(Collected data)
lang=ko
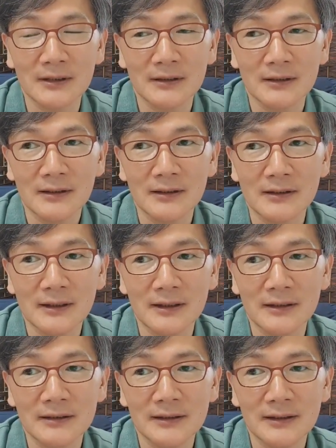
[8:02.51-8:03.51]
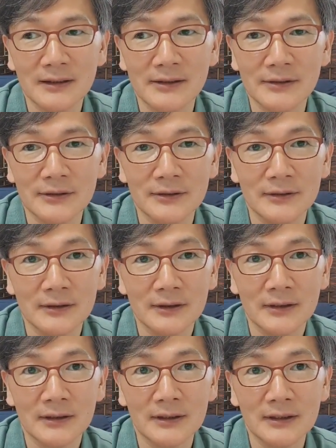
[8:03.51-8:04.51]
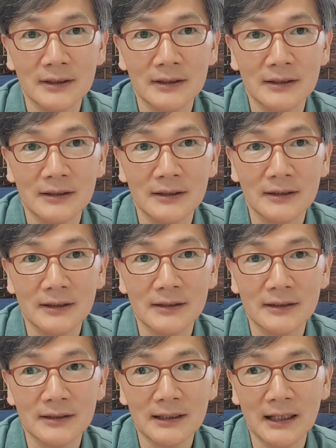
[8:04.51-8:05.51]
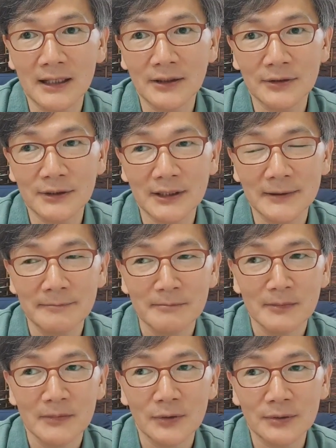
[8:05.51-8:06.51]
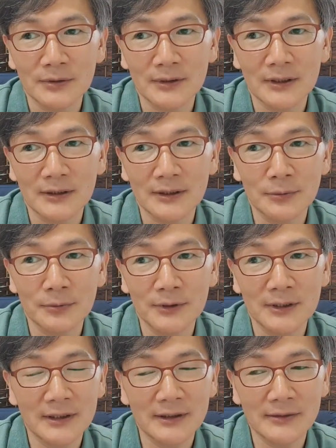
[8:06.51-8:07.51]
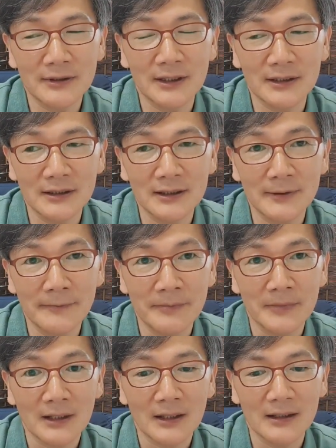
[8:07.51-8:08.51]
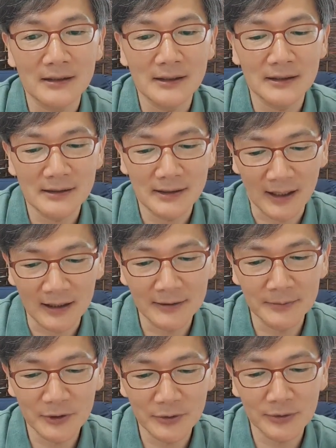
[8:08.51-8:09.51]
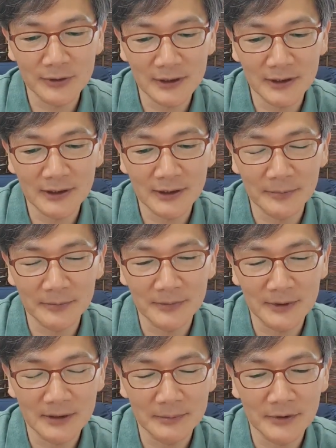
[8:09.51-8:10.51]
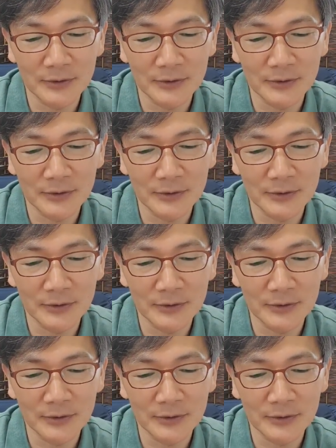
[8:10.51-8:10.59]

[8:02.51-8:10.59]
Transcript: 네, 이스라엘을 향해서 네가 가장 강하거나 똑똑하거나 위대해서가 아니라 가장 작은 민족이기, 때,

[ACTION ITEM] Please set down only the lines from the one containing "[8:05.51-8:06.51]" through the end of the entries, exactly as they stand, both ends included and with no pictures.

[SOLVED PROBLEM]
[8:05.51-8:06.51]
[8:06.51-8:07.51]
[8:07.51-8:08.51]
[8:08.51-8:09.51]
[8:09.51-8:10.51]
[8:10.51-8:10.59]

[8:02.51-8:10.59]
Transcript: 네, 이스라엘을 향해서 네가 가장 강하거나 똑똑하거나 위대해서가 아니라 가장 작은 민족이기, 때,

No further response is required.